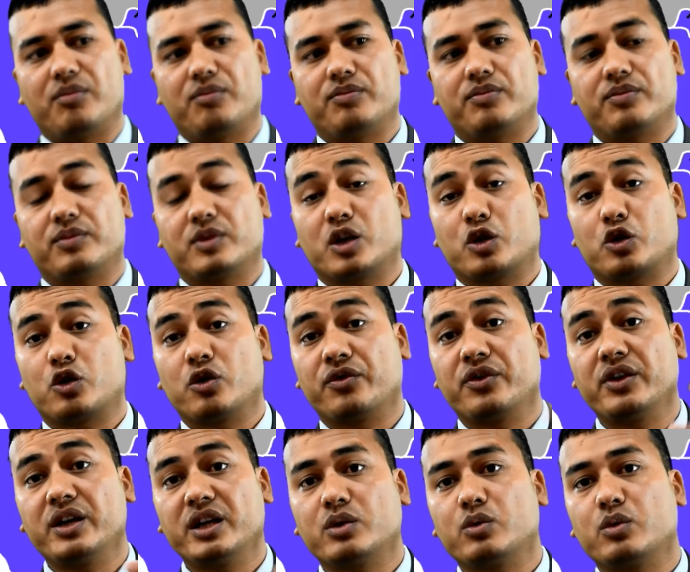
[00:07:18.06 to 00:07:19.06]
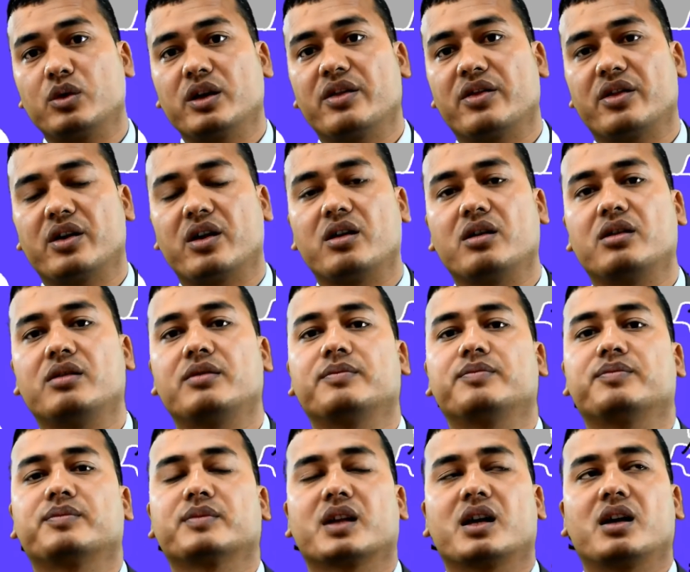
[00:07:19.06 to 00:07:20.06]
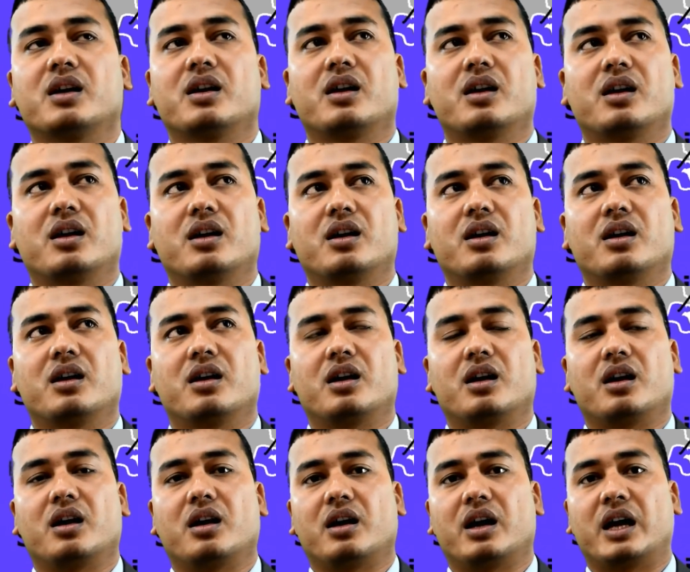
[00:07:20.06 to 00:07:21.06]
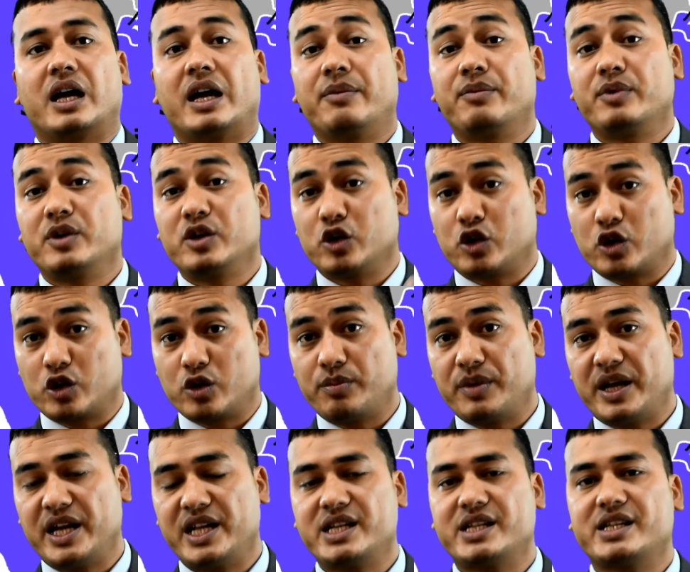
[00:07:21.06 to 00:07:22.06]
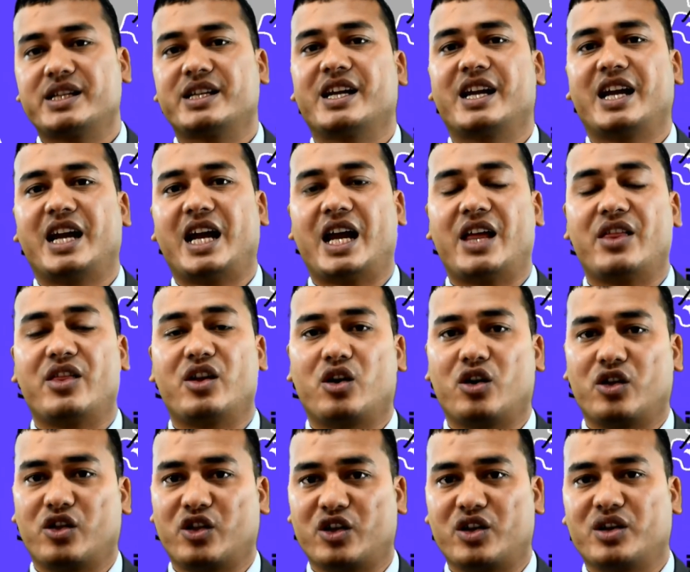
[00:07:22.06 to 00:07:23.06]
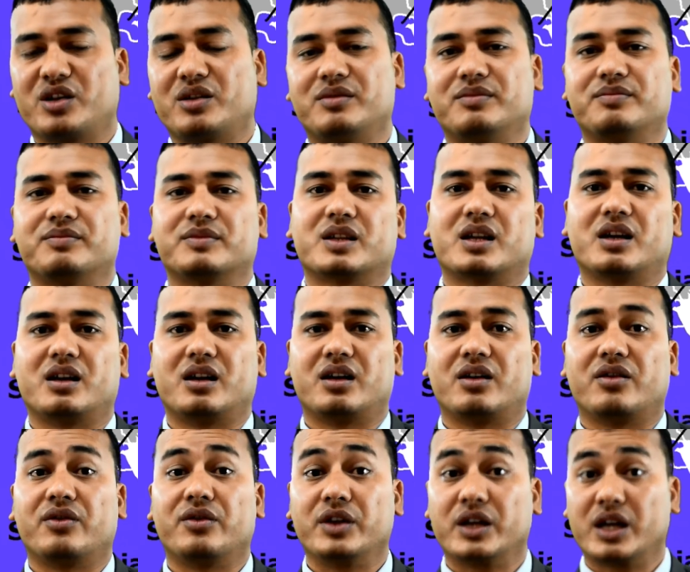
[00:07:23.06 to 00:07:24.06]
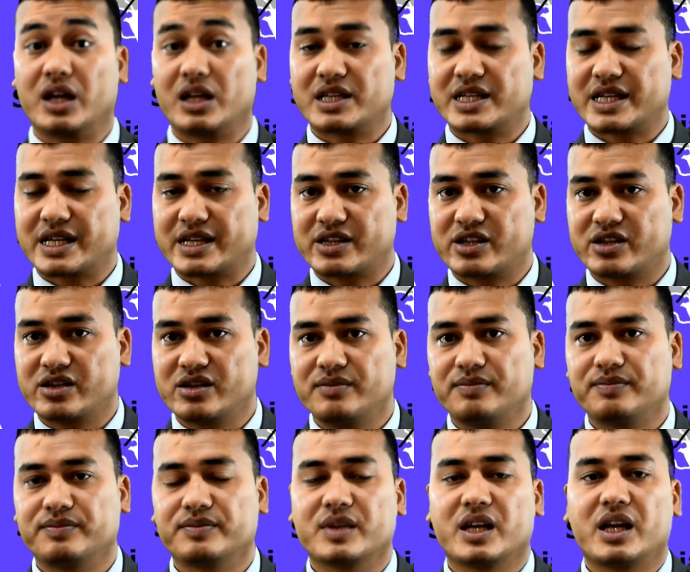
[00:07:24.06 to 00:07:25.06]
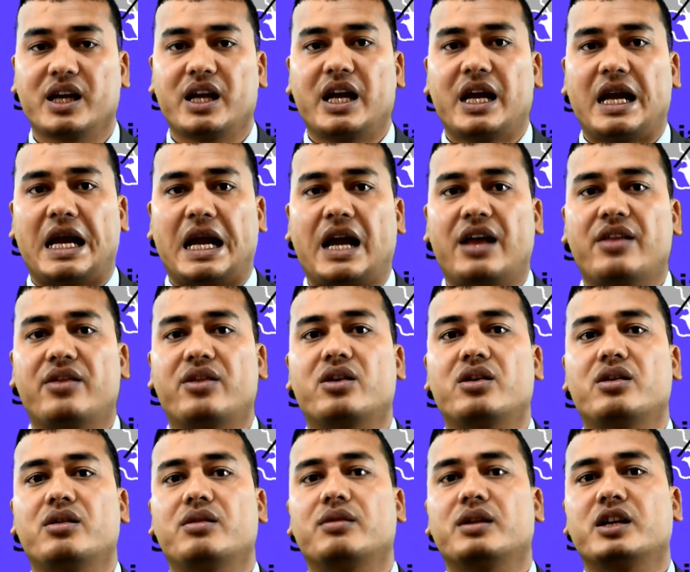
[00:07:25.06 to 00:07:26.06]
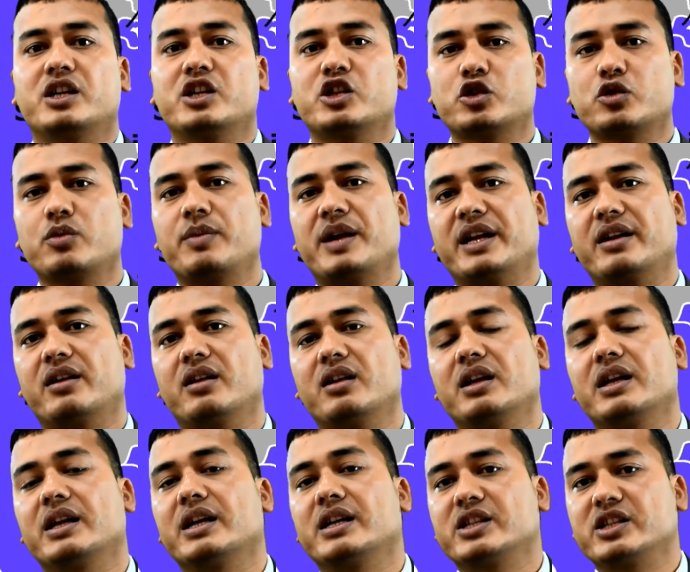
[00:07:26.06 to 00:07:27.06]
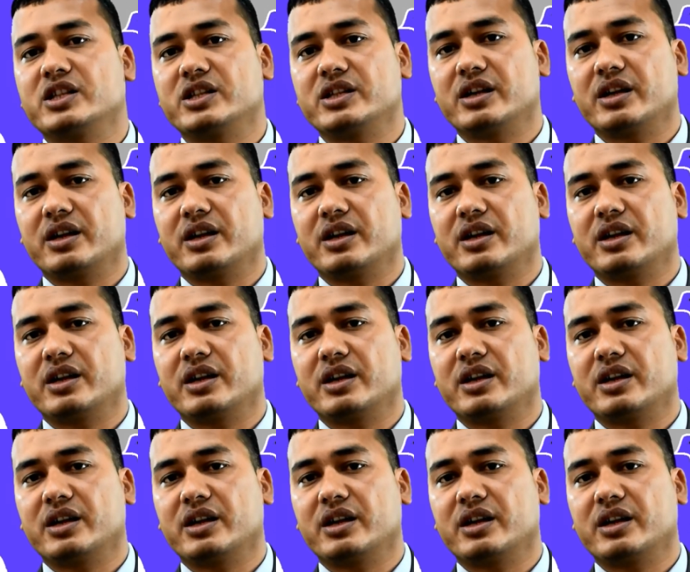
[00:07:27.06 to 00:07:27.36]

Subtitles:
to fit with the heavy equipment and the other vehicle sector. And the instrumental engineer,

→ **YOUR TASK**
Please set down every record above exactly as it appears, leaving out the pictures.

→ **FINAL ANSWER**
[00:07:18.06 to 00:07:19.06]
[00:07:19.06 to 00:07:20.06]
[00:07:20.06 to 00:07:21.06]
[00:07:21.06 to 00:07:22.06]
[00:07:22.06 to 00:07:23.06]
[00:07:23.06 to 00:07:24.06]
[00:07:24.06 to 00:07:25.06]
[00:07:25.06 to 00:07:26.06]
[00:07:26.06 to 00:07:27.06]
[00:07:27.06 to 00:07:27.36]

Subtitles:
to fit with the heavy equipment and the other vehicle sector. And the instrumental engineer,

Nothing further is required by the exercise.